Reputation: 189
<div class="jokeContent">
<h2 style="color:#369;">Can I be Frank</h2>
What did Ellen Degeneres say to Kathy Lee?
<p></p> <p>Can I be Frank with you? </p>
<p>Submitted by Calamjo</p>
<p>Edited by Curtis</p>
<div align="right" style="margin-top:10px;margin-bottom:10px;">#joke <a href="http://www.jokesoftheday.net/tag/short-jokes/">#short</a> </div>
<div style="clear:both;"></div>
</div>
So I am trying to extract all text after the <\h2> and before the [div aign = "right" style=...] nodes. What I have tried so far:
jokes = response.xpath('//div[@class="jokeContent"]')
for joke in jokes:
text = joke.xpath('text()[normalize-space()]').extract()]
if len(text) > 0:
yield text
This works to some extend, but the website is inconsistent in the html and sometimes the text is embedded in <.p> TEXT <\p> and sometimes in <.br> TEXT <\br> or just TEXT. So I thought just extracting everything after the header and before the style node might make sense and then the filtering can be done afterwords.
Upvotes: 0
Views: 969
Reputation: 21446
If you are looking for a literal xpath of what you are describing, it could be something like:
In [1]: sel.xpath("//h2/following-sibling::*[not(self::div) and not(preceding-sibling::div)]//text()").extract()

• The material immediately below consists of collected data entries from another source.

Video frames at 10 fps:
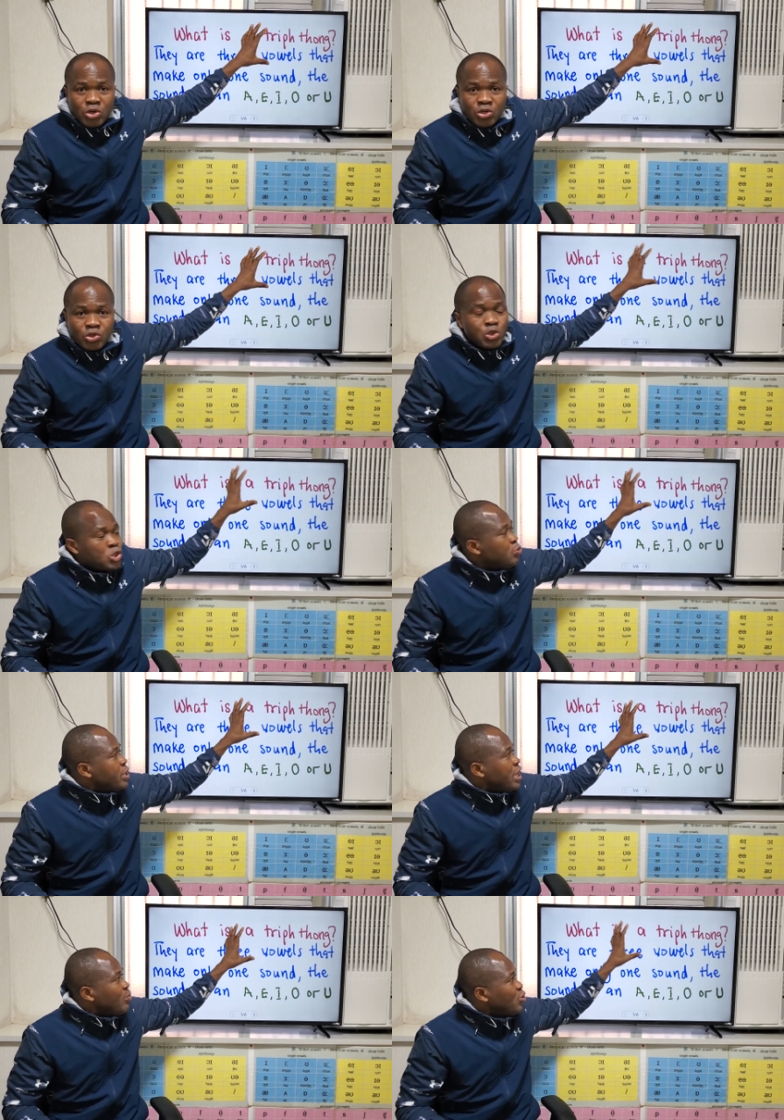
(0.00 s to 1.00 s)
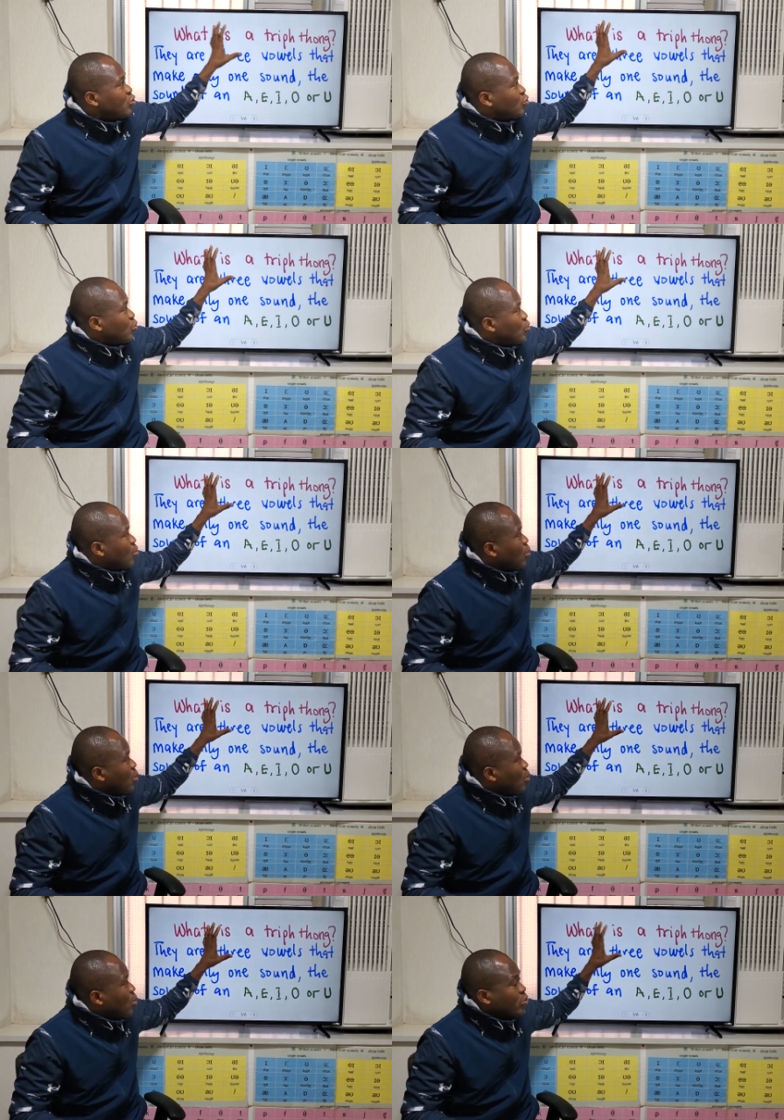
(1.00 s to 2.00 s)
you should be able to
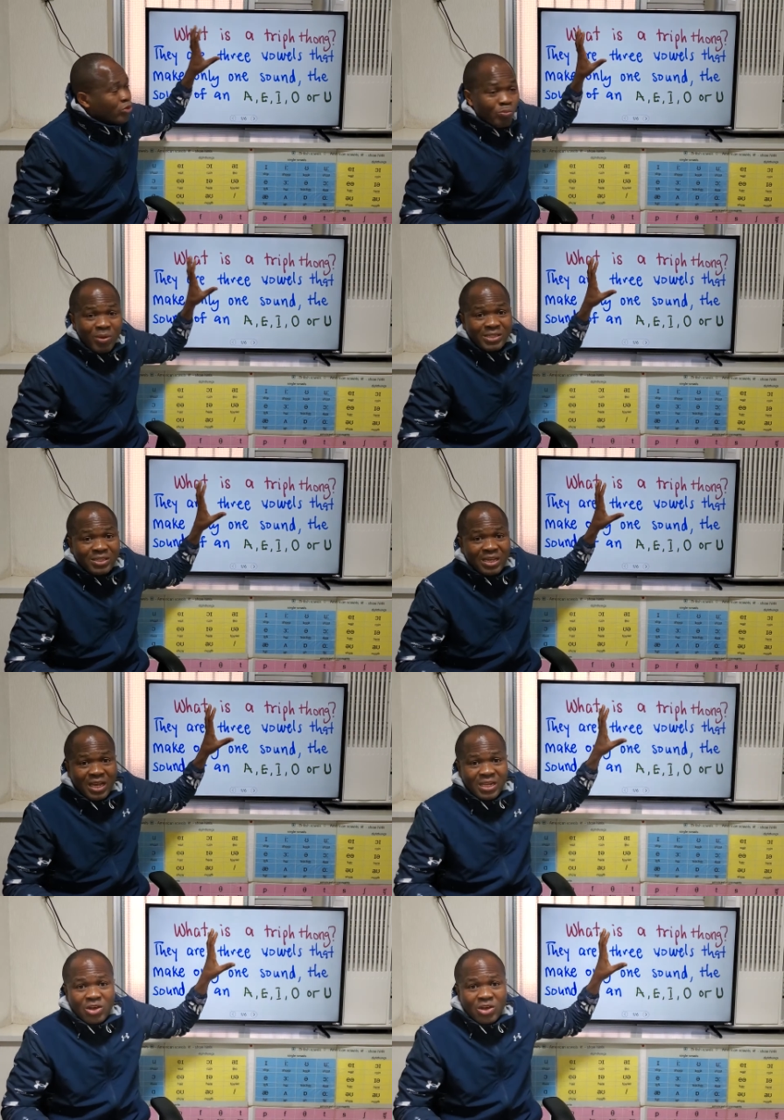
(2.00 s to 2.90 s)
automatically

Out[1]: [u'Can I be Frank with you? ', u'Submitted by Calamjo', u'Edited by Curtis']
But there's probably a more logical, cleaner conclusion:
In [2]: sel.xpath("//h2/following-sibling::p//text()").extract()
Out[2]: [u'Can I be Frank with you? ', u'Submitted by Calamjo', u'Edited by Curtis']
This is just selecting paragraph tags. You said the paragraph tags might be something else and you can match several different tags with self::tag
specification:
In [3]: sel.xpath("//h2/following-sibling::*[self::p or self::br]//text()").extract()
Out[3]: [u'Can I be Frank with you? ', u'Submitted by Calamjo', u'Edited by Curtis']
Edit: apparently I missed the text under the div itself. This can be ammended with |
- or selector:
In [3]: sel.xpath("//h2/../text()[normalize-space(.)] | //h2/../p//text()").extract()
Out[3]:
[u'\n What did Ellen Degeneres say to Kathy Lee? \n ',
u'Can I be Frank with you? ',
u'Submitted by Calamjo',
u'Edited by Curtis']
normalize-space(.)
is there only to get rid of text values that contain no text (e.g. ' \n').
You can append the first part of this xpath to any of the above and you'd get similar results.
Upvotes: 2